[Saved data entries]
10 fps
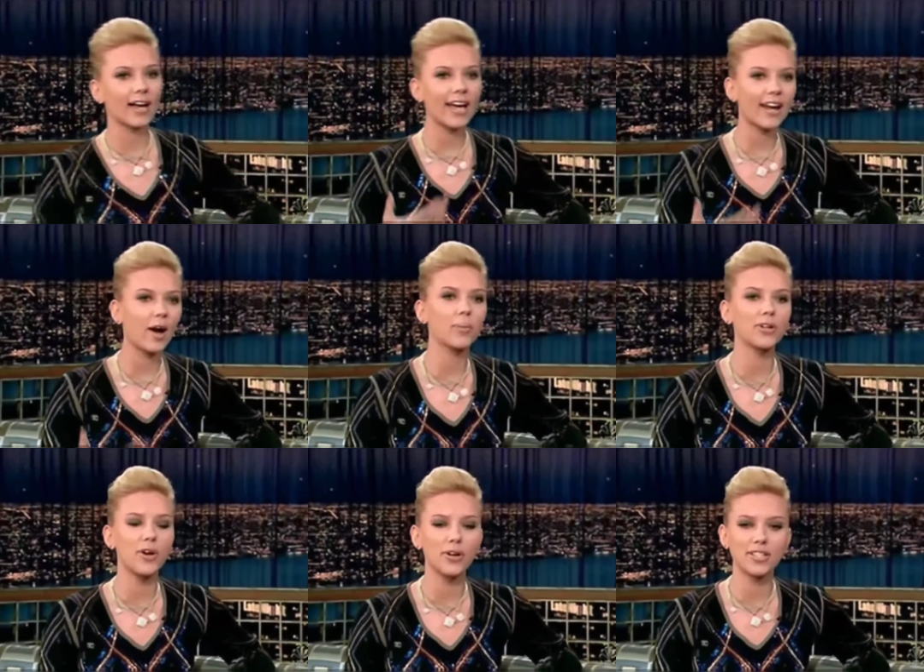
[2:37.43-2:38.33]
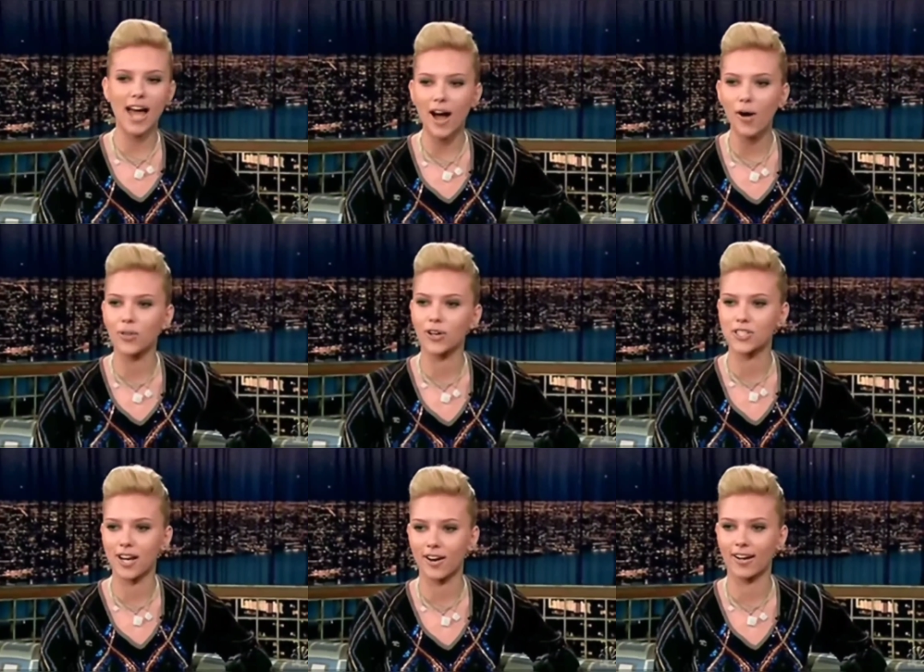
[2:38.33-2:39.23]
not a problem necessarily, but
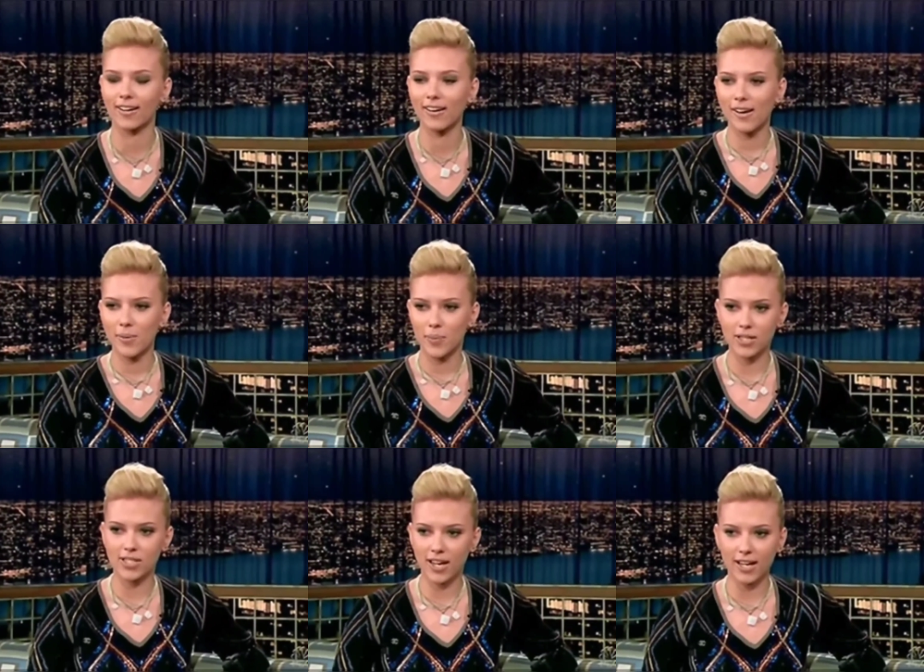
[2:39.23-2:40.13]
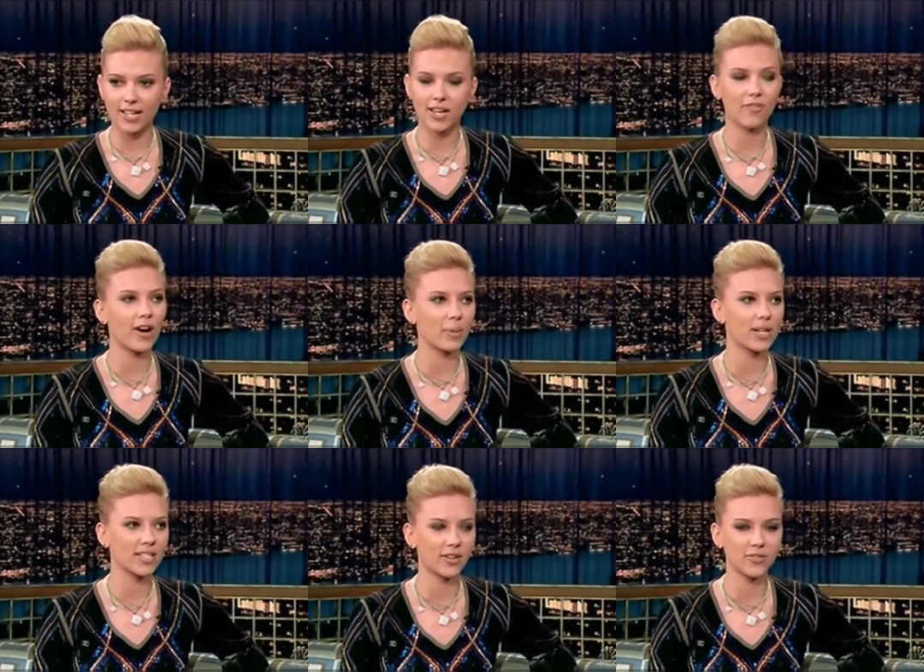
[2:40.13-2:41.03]
it's like if somebody's staring at me, I can't
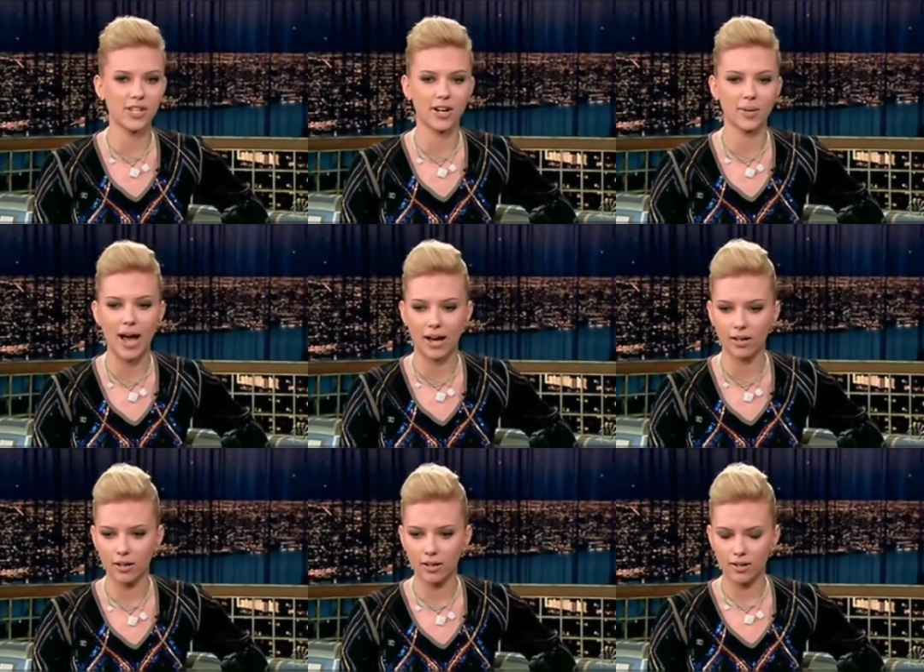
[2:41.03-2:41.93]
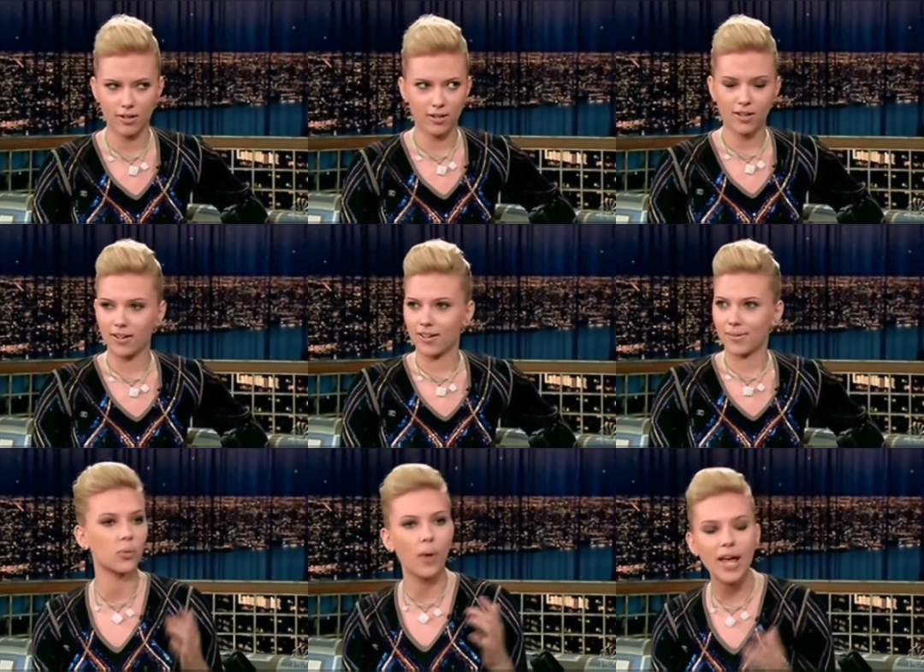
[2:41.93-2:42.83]
help but notice how they're staring.
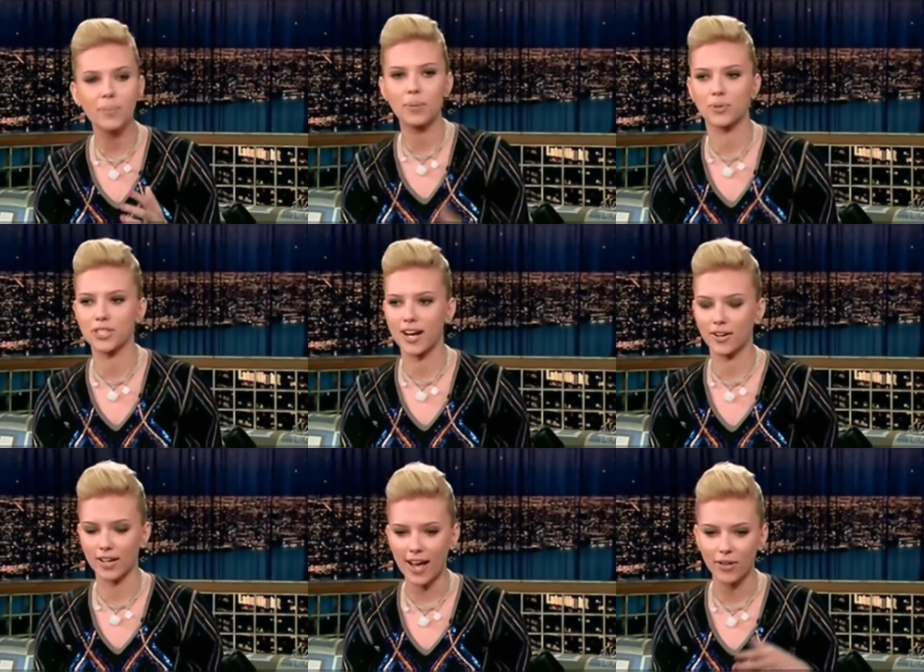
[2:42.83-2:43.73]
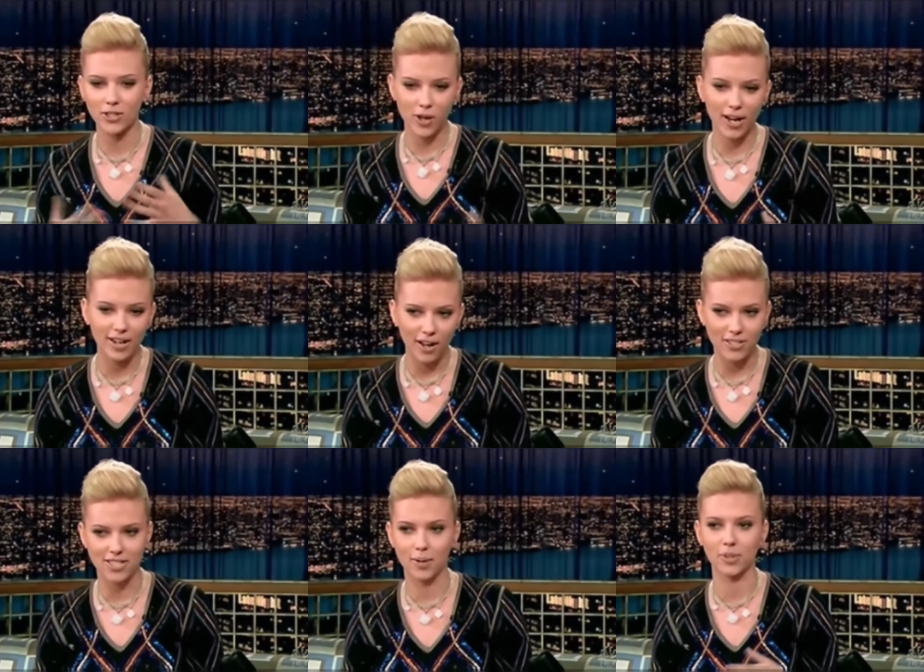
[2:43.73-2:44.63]
Right. It's the way people stare, like how they try
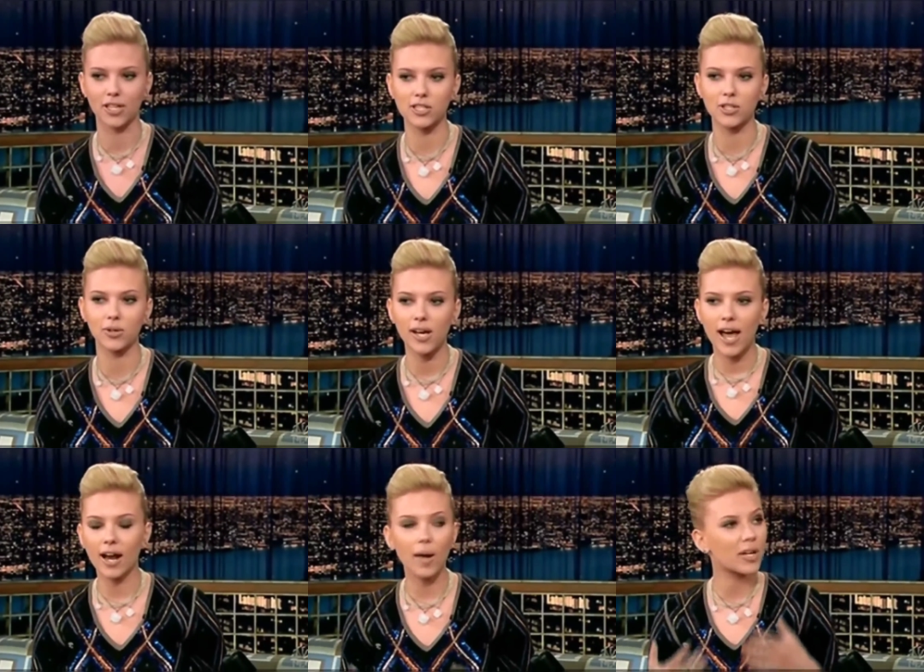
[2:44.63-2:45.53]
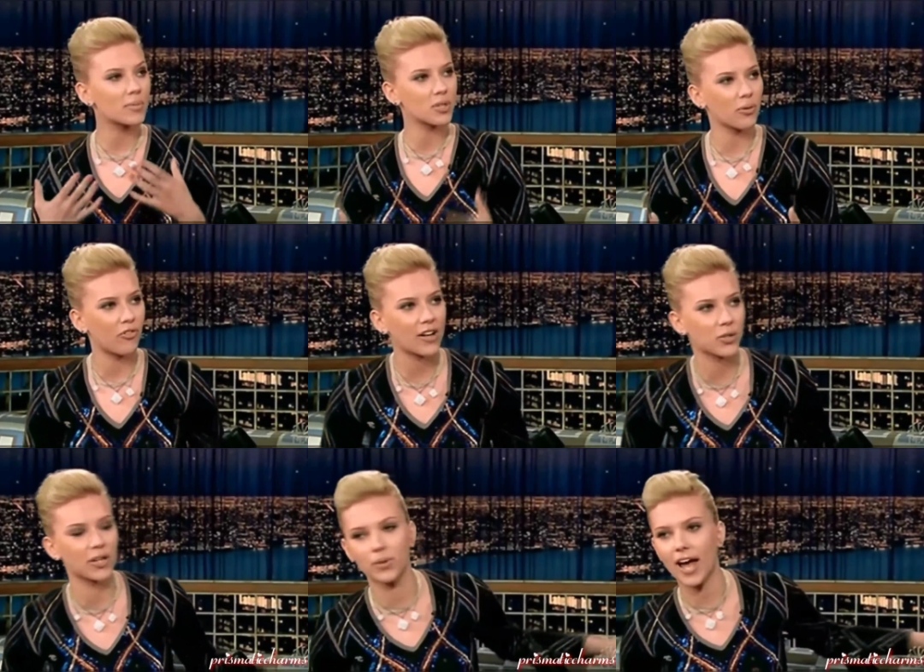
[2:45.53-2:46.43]
not to stare, but they do, and I become so
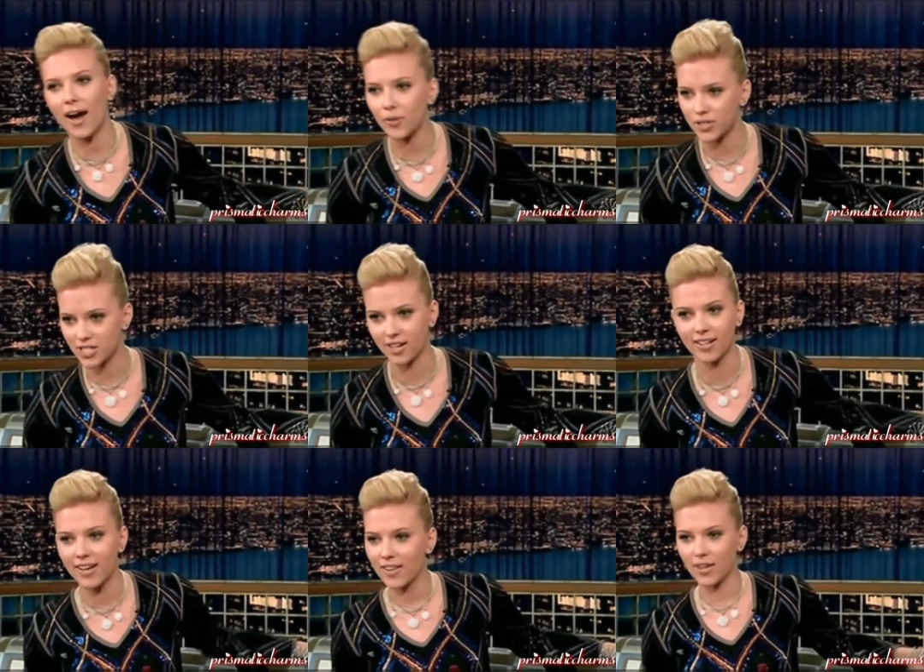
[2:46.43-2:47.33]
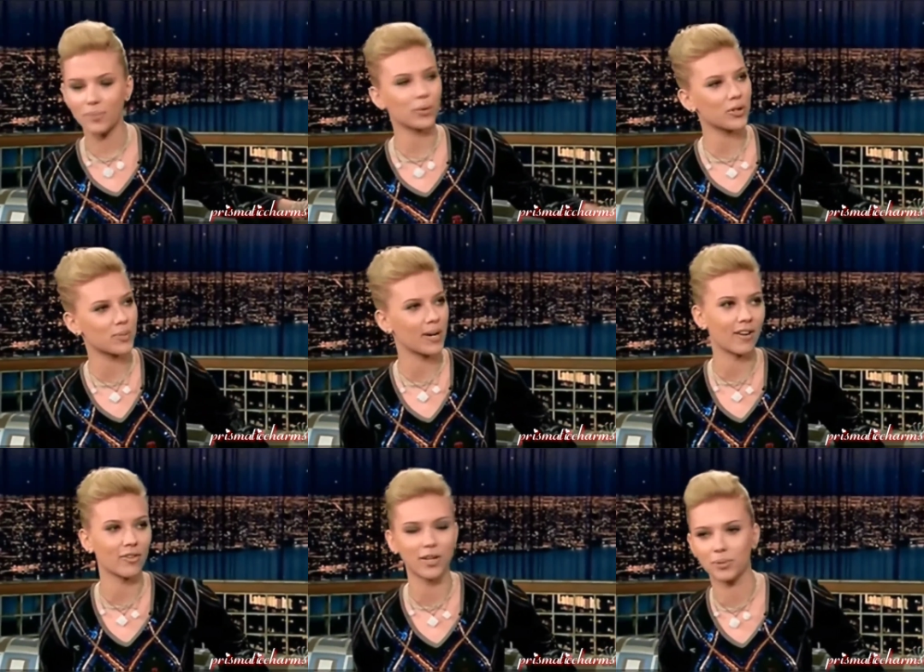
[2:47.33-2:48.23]
infatuated with how they're staring that it blows
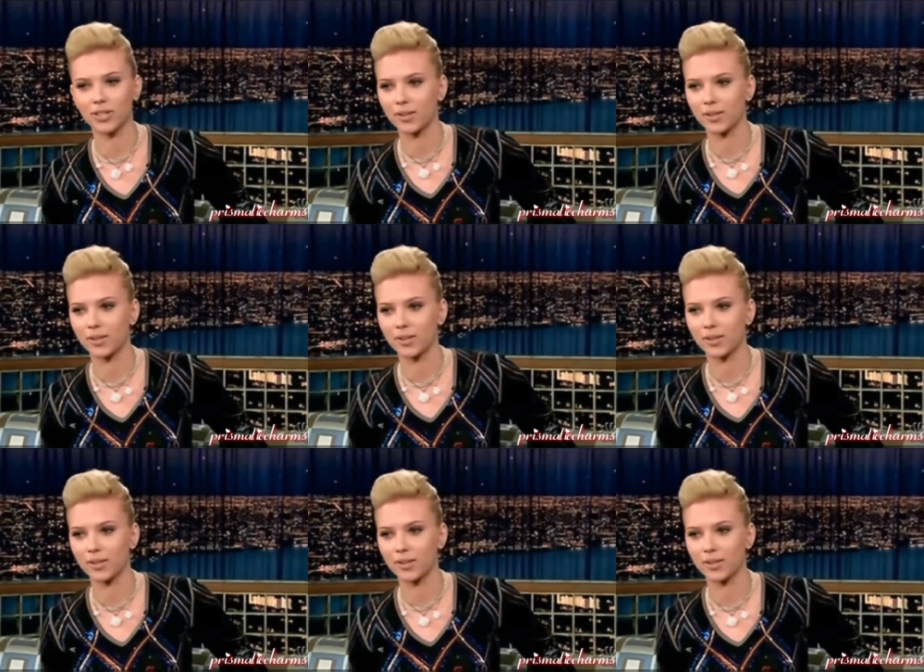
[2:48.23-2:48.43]
my cover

Exercise brief: Please repeat each line above exactly as it appears, but omit the pictures.

Exercise response:
10 fps
[2:37.43-2:38.33]
[2:38.33-2:39.23]
not a problem necessarily, but
[2:39.23-2:40.13]
[2:40.13-2:41.03]
it's like if somebody's staring at me, I can't
[2:41.03-2:41.93]
[2:41.93-2:42.83]
help but notice how they're staring.
[2:42.83-2:43.73]
[2:43.73-2:44.63]
Right. It's the way people stare, like how they try
[2:44.63-2:45.53]
[2:45.53-2:46.43]
not to stare, but they do, and I become so
[2:46.43-2:47.33]
[2:47.33-2:48.23]
infatuated with how they're staring that it blows
[2:48.23-2:48.43]
my cover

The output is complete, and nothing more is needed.